To hurt, to break: the heart beats on

Feeling unsure, the girl thought the best thing was to put her heart in a safe place.
Just for the time being.
So she put it in a bottle and hung it around her neck.
And that seemed to fix things … at first.

The girl thought the best thing was to put her heart in a safe place, for the time being. (image credit: Oliver Jeffers/The Heart and the Bottle)

The girl thought the best thing was to put her heart in a safe place, for the time being. (image credit: Oliver Jeffers/The Heart and the Bottle)

The above passage is from The Heart and the Bottle, written and illustrated by Oliver Jeffers. The picture book, which looks into how to make sense of death and loss, is now available in iTunes to buy and download as apps. The version is read by actress Helena Bonham Carter.

In the story, the girl, after losing her father. decided to protect her heart from hurting by putting it in a bottle around her neck. Of course, the problem with safeguarding her heart was that the girl no longer resembled her old exuberant, full-off-curiosity self. No more thinking about the stars or “the wonders of the sea,” she feels no pain, but also no happiness.

(Read previous post: “Ice Kachang Puppy Love”)

"She forgot about the stars… and stopped taking notice of the sea. She was no longer filled with all the curiosities of the world and didn’t take much notice of anything…" (image credit: Oliver Jeffers/The Heart and the Bottle)

“She forgot about the stars… and stopped taking notice of the sea.
She was no longer filled with all the curiosities of the world and didn’t take much notice of anything…” (image credit: Oliver Jeffers/The Heart and the Bottle)

The “five stages of grief,” as introduced by psychiatrist Elisabeth Kübler-Ross, mentions the following: denial (this can’t be happening), anger (why is this happening), bargaining (make this not happen, and in return…), depression and finally acceptance.
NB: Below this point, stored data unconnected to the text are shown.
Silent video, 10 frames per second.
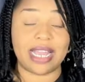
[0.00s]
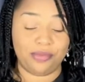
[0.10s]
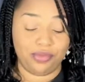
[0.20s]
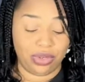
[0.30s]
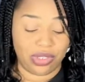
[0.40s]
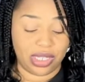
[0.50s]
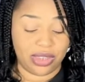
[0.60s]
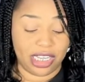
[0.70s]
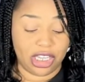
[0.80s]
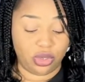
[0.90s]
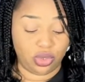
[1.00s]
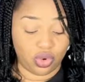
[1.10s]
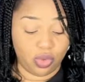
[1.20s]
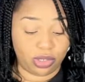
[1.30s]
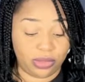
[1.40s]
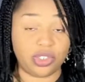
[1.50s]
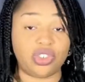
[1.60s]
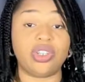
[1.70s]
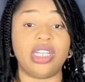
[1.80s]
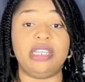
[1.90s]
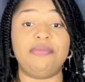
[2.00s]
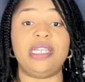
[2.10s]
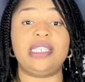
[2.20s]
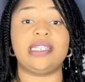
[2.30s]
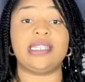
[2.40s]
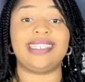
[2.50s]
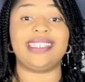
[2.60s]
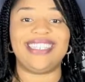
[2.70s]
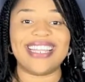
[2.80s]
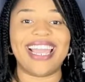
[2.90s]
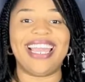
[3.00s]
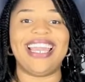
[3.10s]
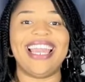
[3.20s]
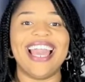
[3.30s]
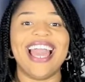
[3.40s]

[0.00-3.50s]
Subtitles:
I want to say thank you so much for joining me today.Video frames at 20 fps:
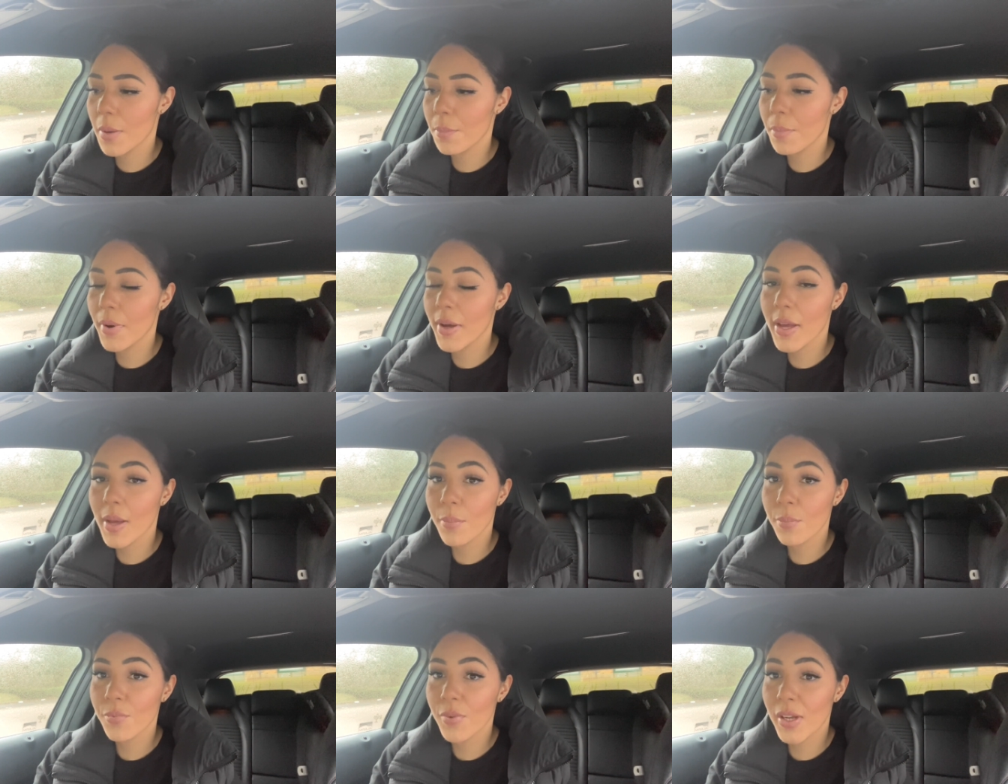But I
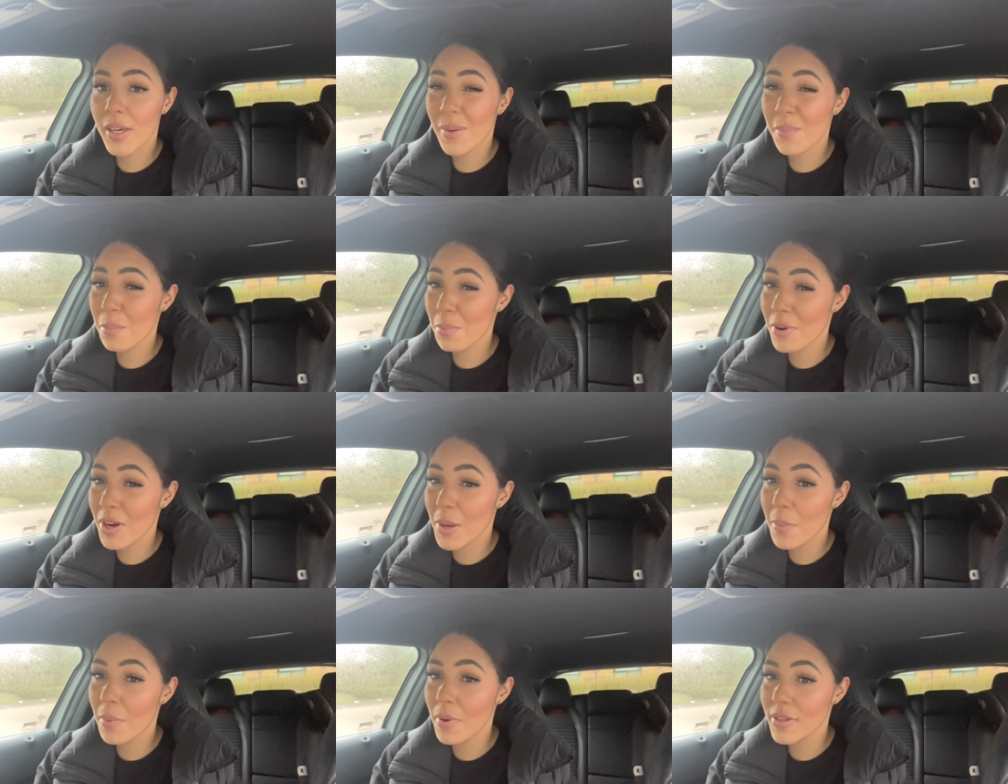am feeling
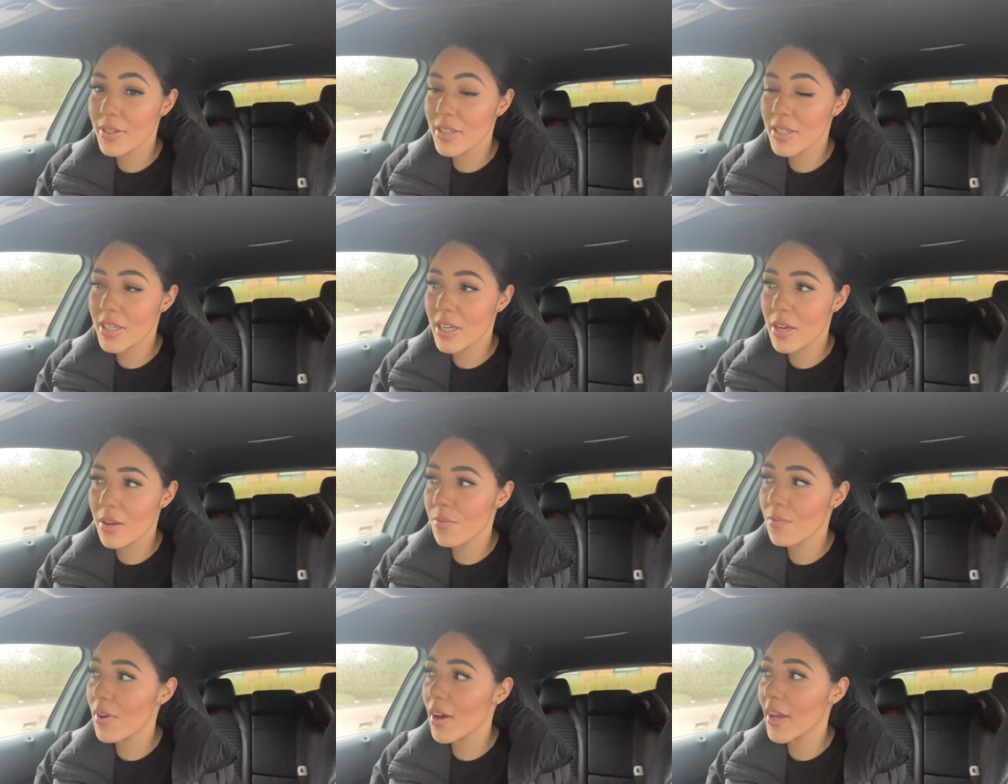pretty
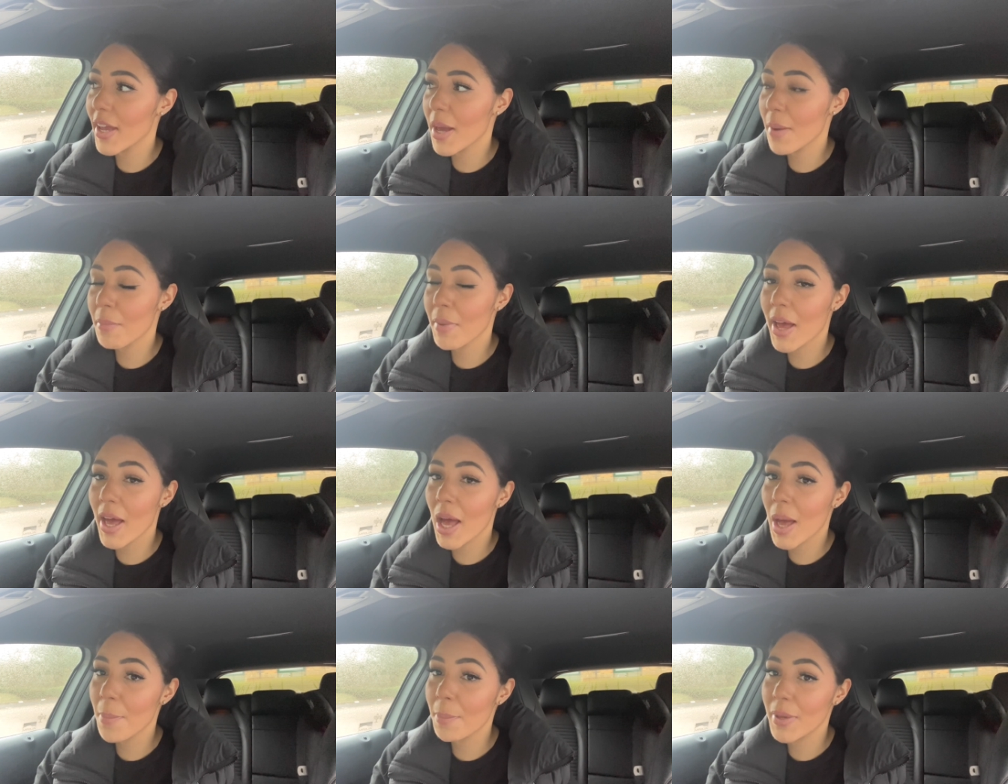positive. I am
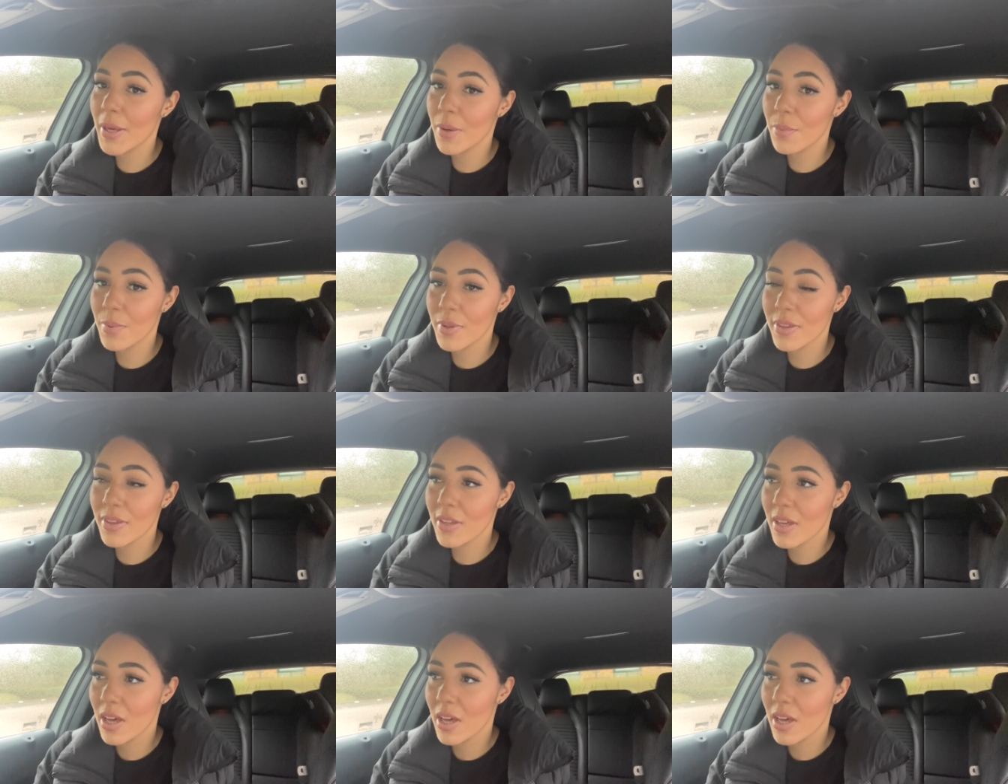happy with,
But here I propose Elizabeth Bishop’s villanelle: “One Art.”

Can loss become an art, to be practiced and perfected and somehow less painful?
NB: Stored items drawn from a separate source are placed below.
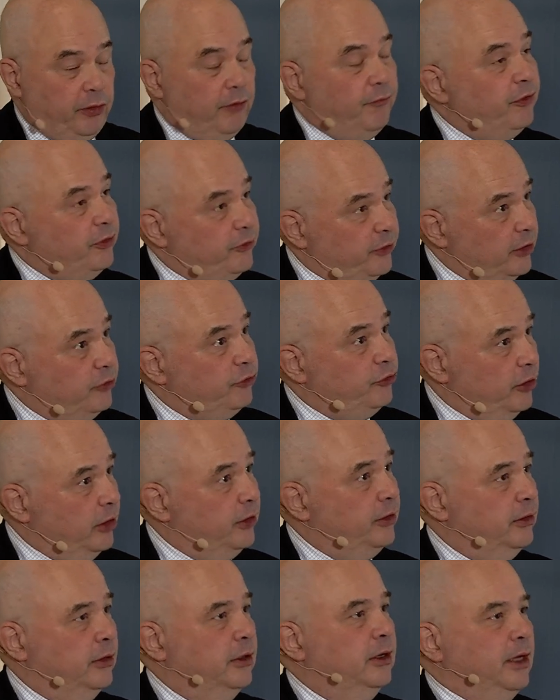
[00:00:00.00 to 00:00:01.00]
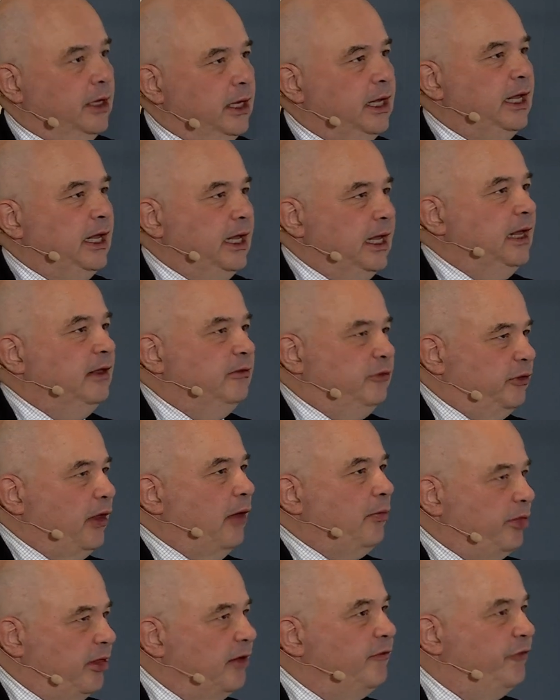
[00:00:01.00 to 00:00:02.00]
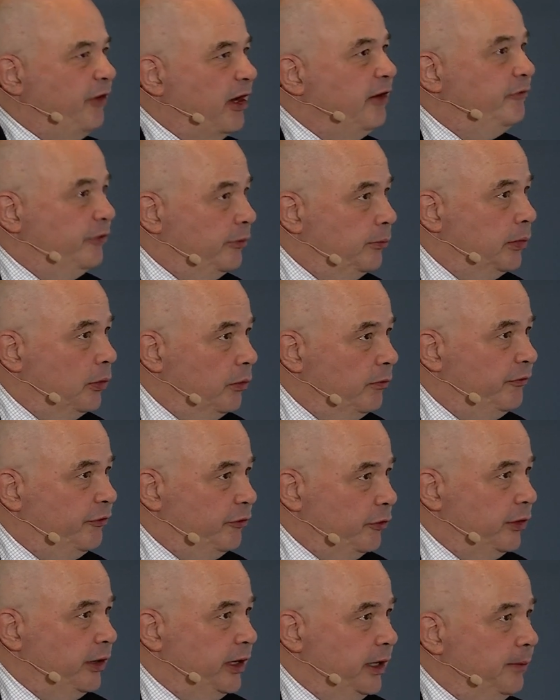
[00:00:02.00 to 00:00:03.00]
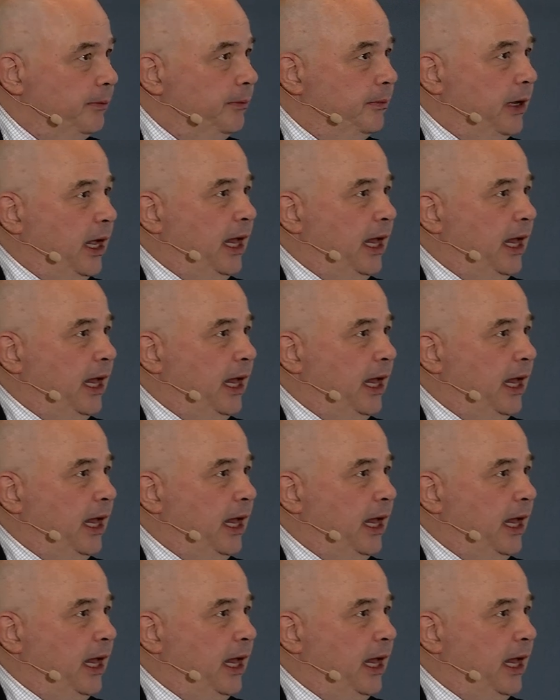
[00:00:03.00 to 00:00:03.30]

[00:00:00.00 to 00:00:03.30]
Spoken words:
physician, is something favorable for him.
The art of losing isn’t hard to master;
so many things seemed filled with the intent
to be lost that their loss is not disaster.
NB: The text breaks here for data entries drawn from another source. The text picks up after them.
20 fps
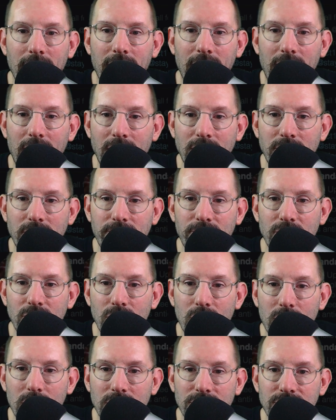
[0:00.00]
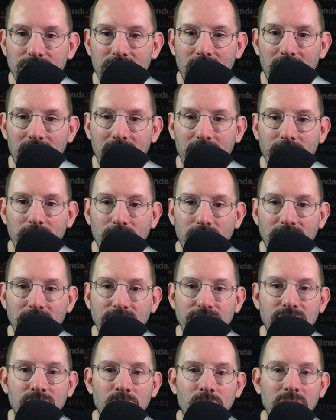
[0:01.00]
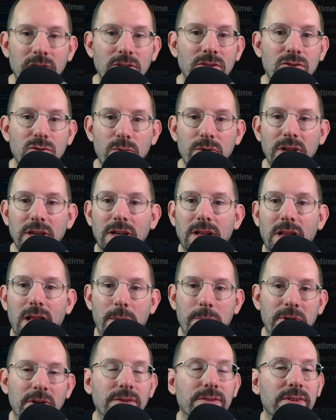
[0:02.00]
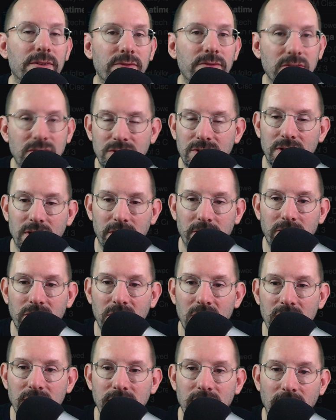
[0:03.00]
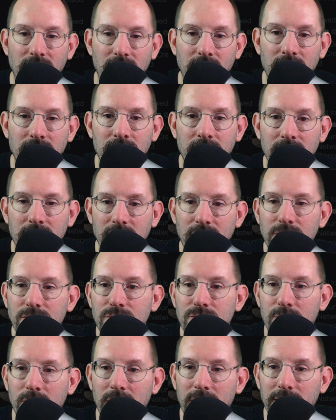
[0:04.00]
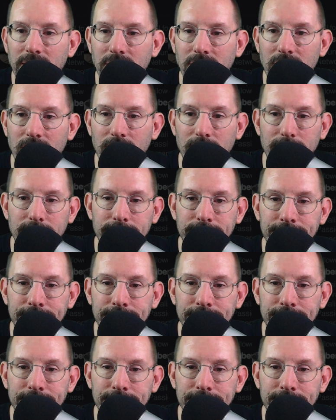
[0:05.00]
And if you notice, I have location within 20 kilometers of the city of London. Here's what I can do.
Thus begins the poem. The narrator tells you the art of losing isn’t hard to master because things are filled with the intent to be lost. Thinking to a lost sock or 2B pencil, you nod along, “Yes, the loss is insubstantial.”

Lose something everyday. Accept the fluster
of lost door keys, the hour badly spent.
The art of losing isn’t hard to master.

Then practice losing farther, losing faster:
places, and names, and where it was you meant
to travel. None of these will bring disaster.

Although the narrator is still telling you that you can perfect the art of losing, as the loss grows more significant in the fourth tercet — I lost my mother’s watch. And look! My last, or next-to-last, of three loved houses went — you find yourself wavering in your conviction that practice makes losing perfect.

The ending quatrain:

– Even losing you (the joking voice, a gesture
I love) I shan’t have lied. it’s evident
the art of losing’s not too hard to master
though it may look like (Write it!) like disaster.

The shift from not hard to not too hard, as well as the forceful command “Write it!“, illustrate that loss, no matter how many times repeated, do not get easier with practice. But that’s okay. Because feeling sadness and happiness all that wonderful, yet different, mumble jumble of emotions is what living is about.

“Having problems means being alive,” wrote Ronald Pies, MD, editor in chief of Psychiatric Times, and likewise, having grief and sorrow and pain is also part of being alive.

In The Heart and the Bottle, the girl ultimately realizes that her heart does not belong in a bottle, but back in her body. Excitement, pleasure, romance, fear, sadness, you name it, let the heart jump up and down, flutter, cringe, get wrung and squeezed, and, just beat on.